*** Opening of Records for this task ***

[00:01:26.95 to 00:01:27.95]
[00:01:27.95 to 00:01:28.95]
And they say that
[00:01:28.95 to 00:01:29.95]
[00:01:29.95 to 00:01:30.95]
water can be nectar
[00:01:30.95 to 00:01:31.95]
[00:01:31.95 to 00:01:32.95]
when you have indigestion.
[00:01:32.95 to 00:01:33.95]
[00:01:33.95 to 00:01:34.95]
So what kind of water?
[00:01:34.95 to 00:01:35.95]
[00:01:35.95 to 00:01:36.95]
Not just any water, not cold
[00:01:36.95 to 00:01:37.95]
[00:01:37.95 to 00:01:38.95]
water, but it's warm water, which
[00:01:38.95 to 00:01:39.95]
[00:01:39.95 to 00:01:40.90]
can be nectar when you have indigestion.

*** Close of Records for this task ***

▶ What is being asked
Take the line holding "[00:01:32.95 to 00:01:33.95]" and all lines after it through the end of the data, and set them down exactly.

▶ Solution
[00:01:32.95 to 00:01:33.95]
[00:01:33.95 to 00:01:34.95]
So what kind of water?
[00:01:34.95 to 00:01:35.95]
[00:01:35.95 to 00:01:36.95]
Not just any water, not cold
[00:01:36.95 to 00:01:37.95]
[00:01:37.95 to 00:01:38.95]
water, but it's warm water, which
[00:01:38.95 to 00:01:39.95]
[00:01:39.95 to 00:01:40.90]
can be nectar when you have indigestion.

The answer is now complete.